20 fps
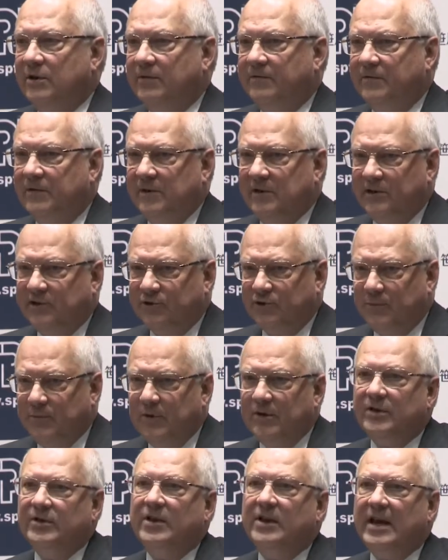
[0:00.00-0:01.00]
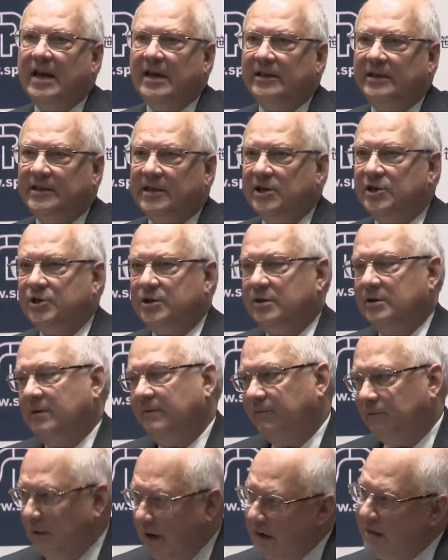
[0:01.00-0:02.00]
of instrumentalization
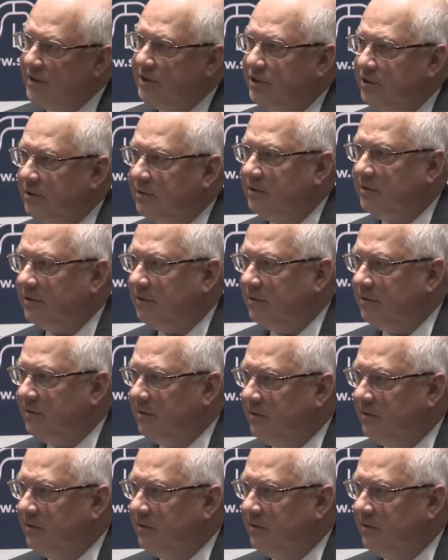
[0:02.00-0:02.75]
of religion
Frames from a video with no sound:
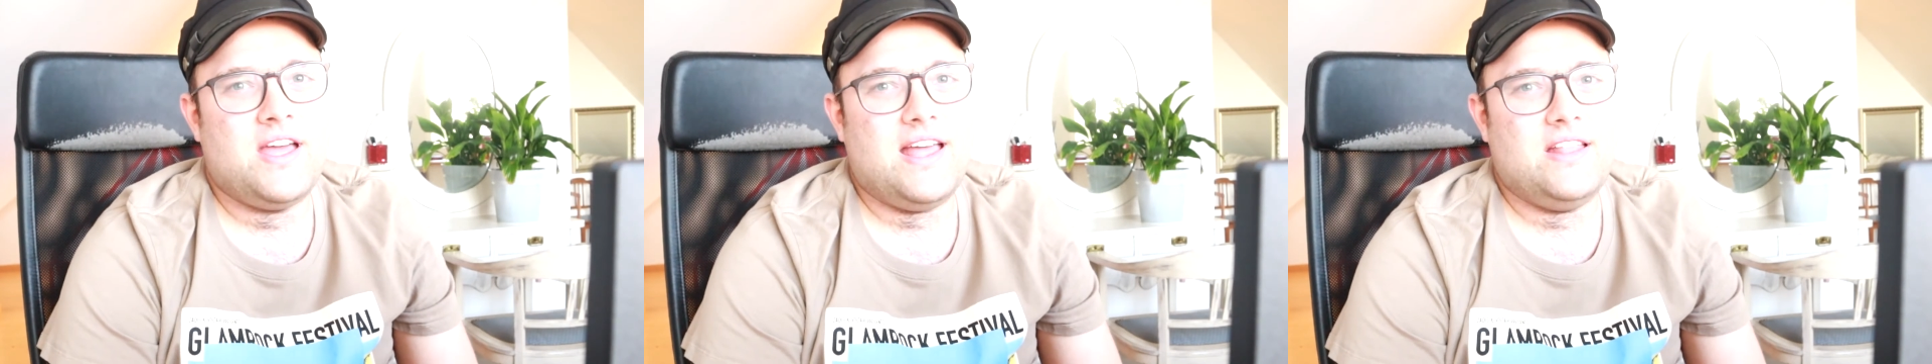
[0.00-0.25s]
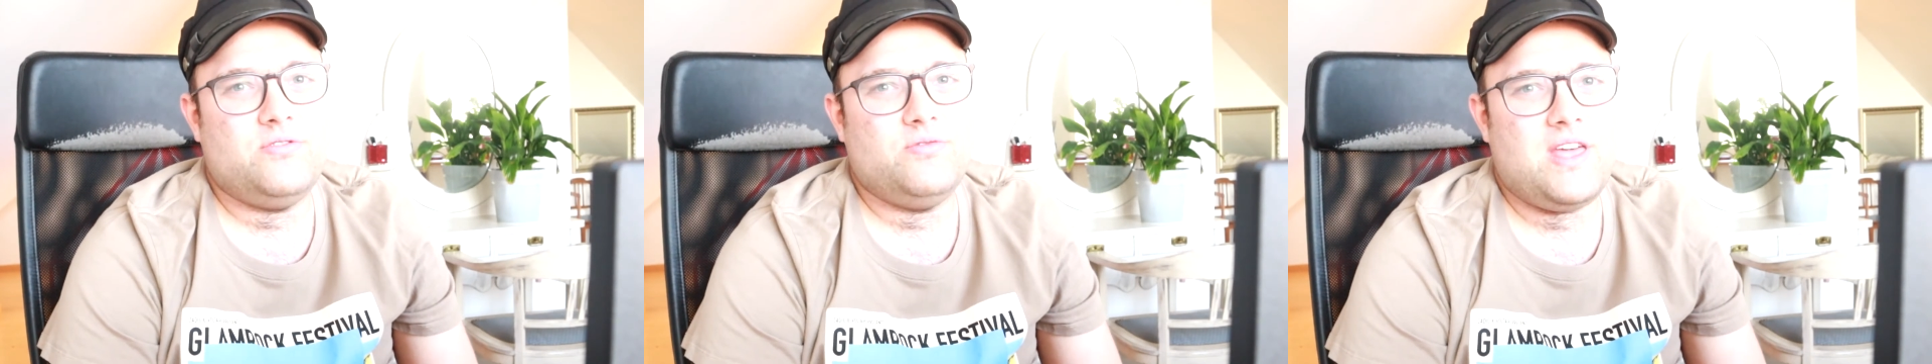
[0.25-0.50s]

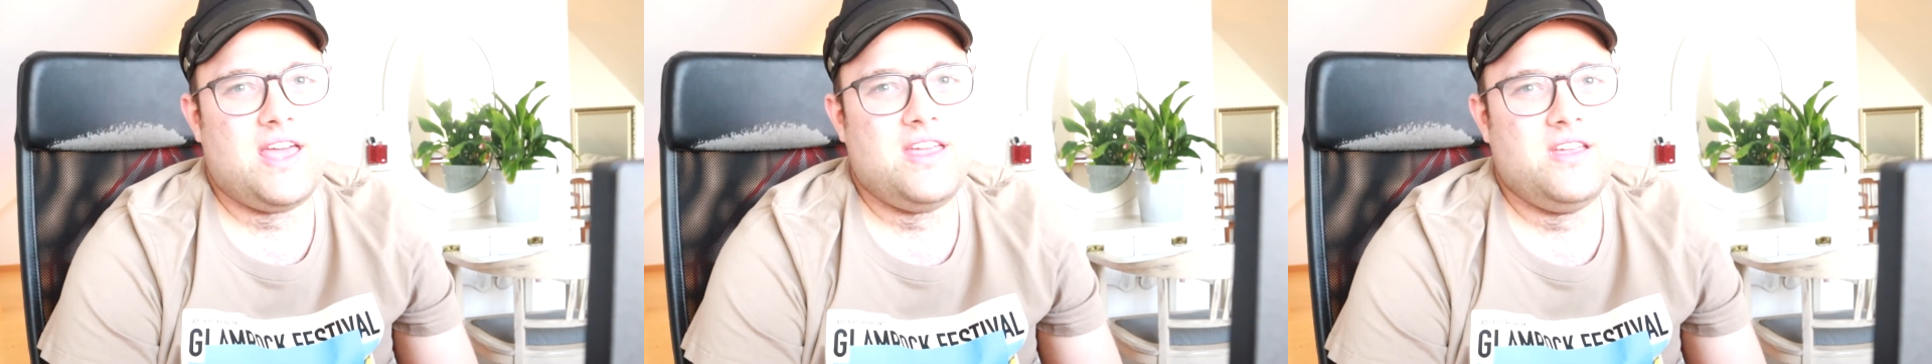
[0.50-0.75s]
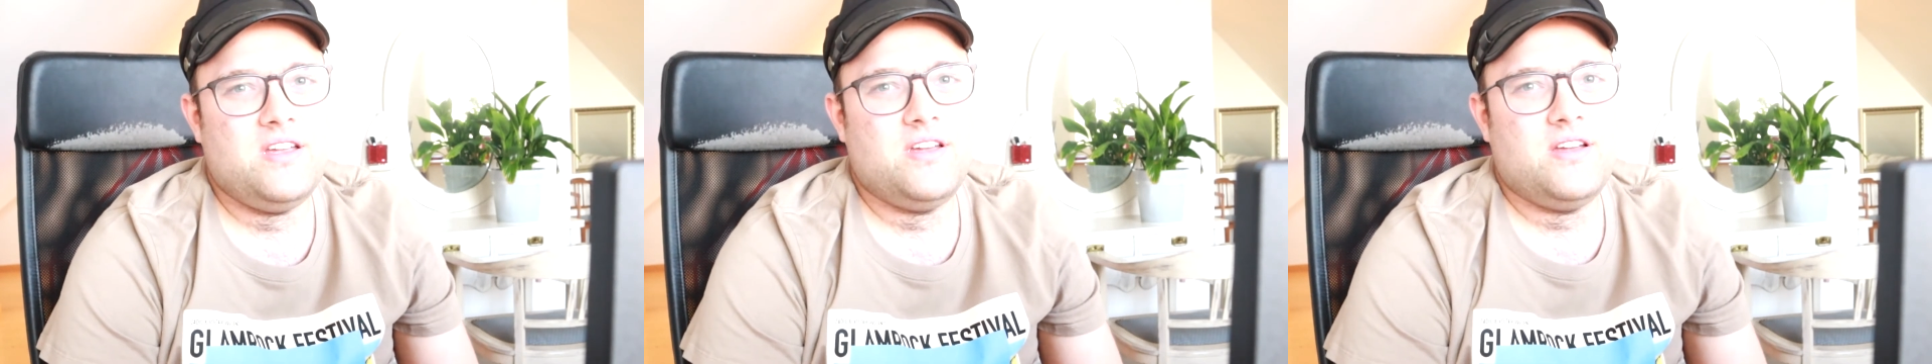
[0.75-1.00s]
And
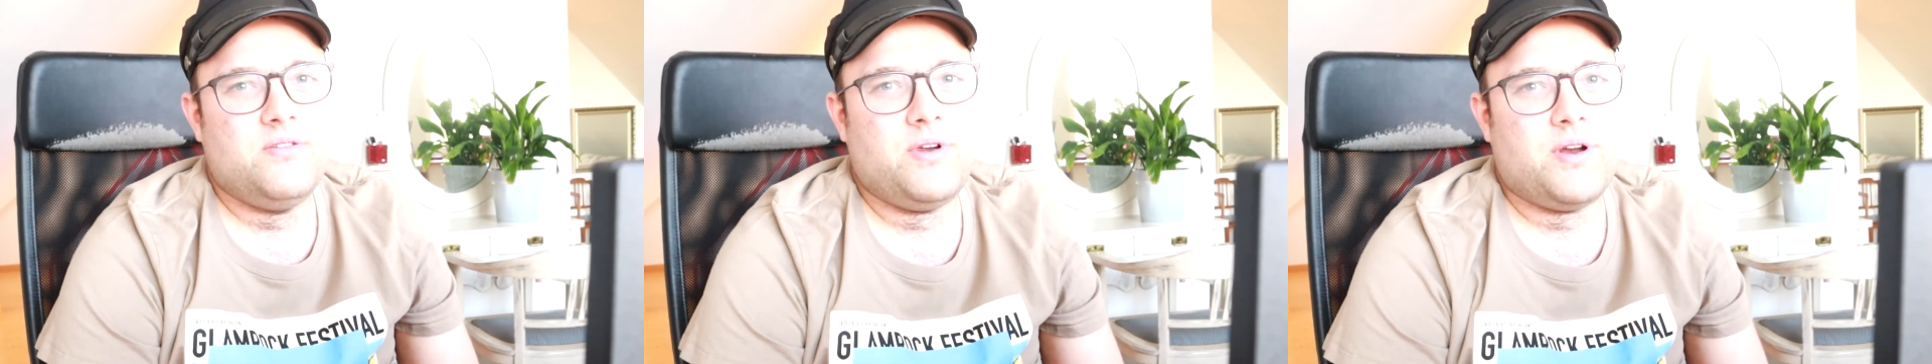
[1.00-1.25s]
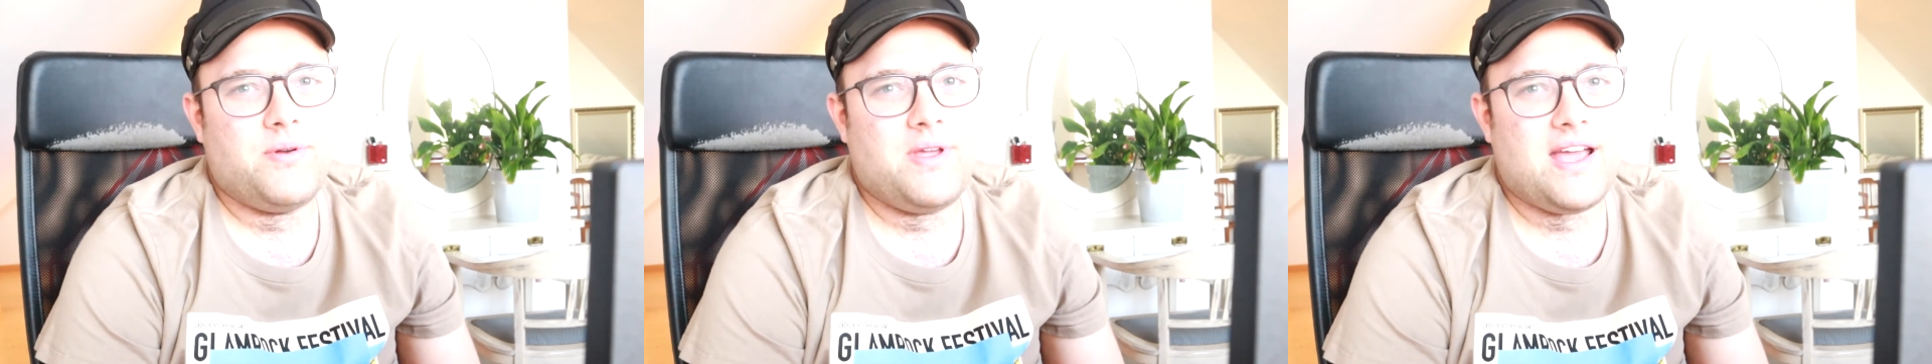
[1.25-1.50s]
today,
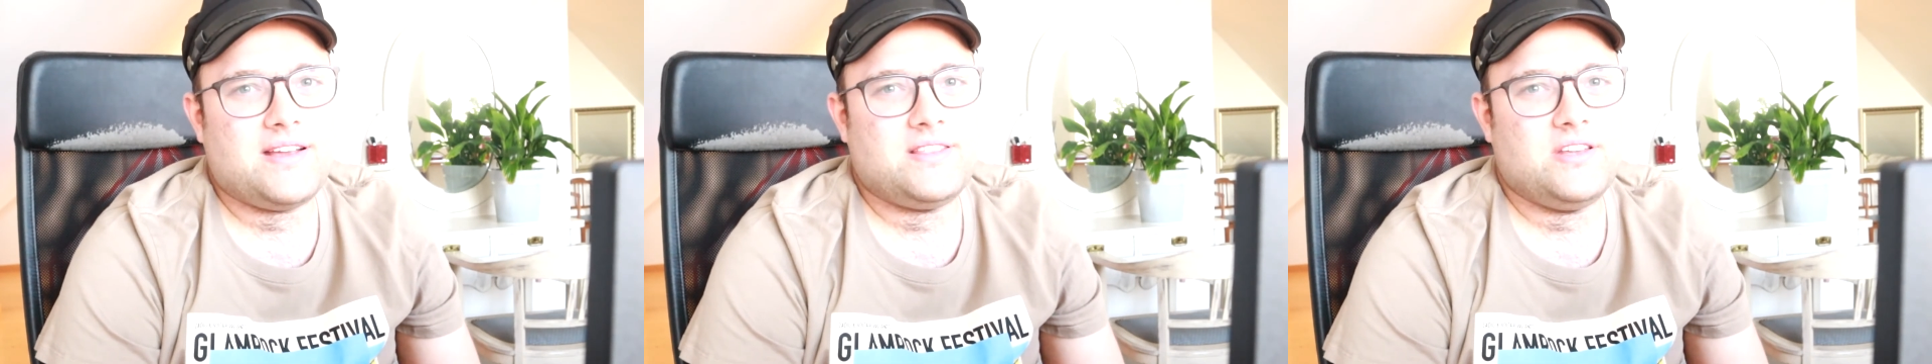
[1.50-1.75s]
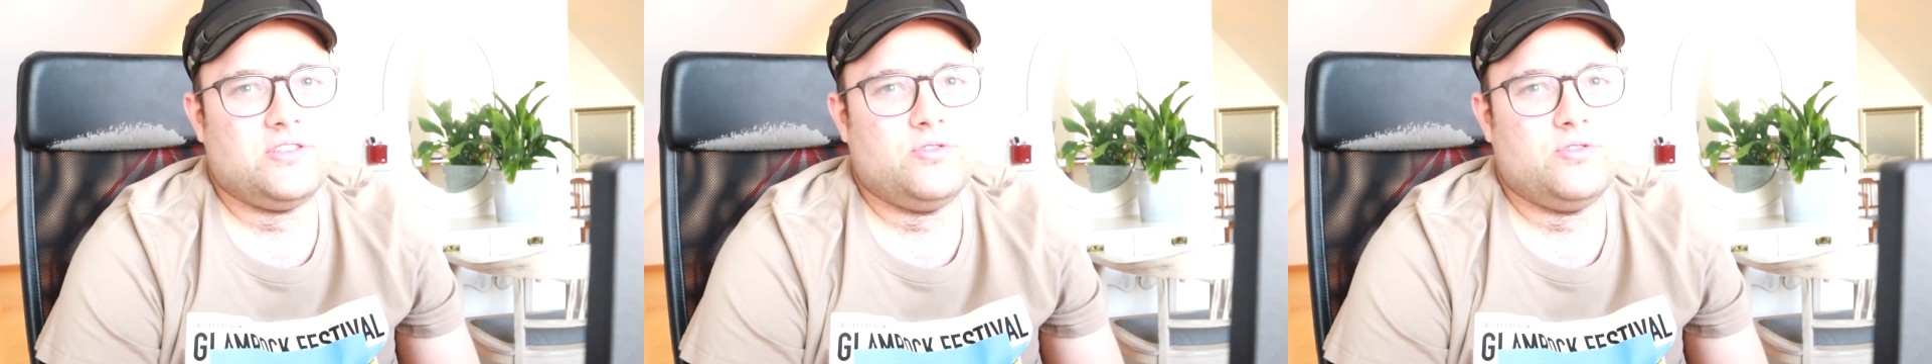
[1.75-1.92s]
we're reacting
^^^^^^^^
- _TASK GOAL_: Write out the material above once more, exactly as it reads, with no pictures.

- _ANSWER TO THE PROBLEM_:
20 fps
[0:00.00-0:01.00]
[0:01.00-0:02.00]
of instrumentalization
[0:02.00-0:02.75]
of religion
Frames from a video with no sound:
[0.00-0.25s]
[0.25-0.50s]

[0.50-0.75s]
[0.75-1.00s]
And
[1.00-1.25s]
[1.25-1.50s]
today,
[1.50-1.75s]
[1.75-1.92s]
we're reacting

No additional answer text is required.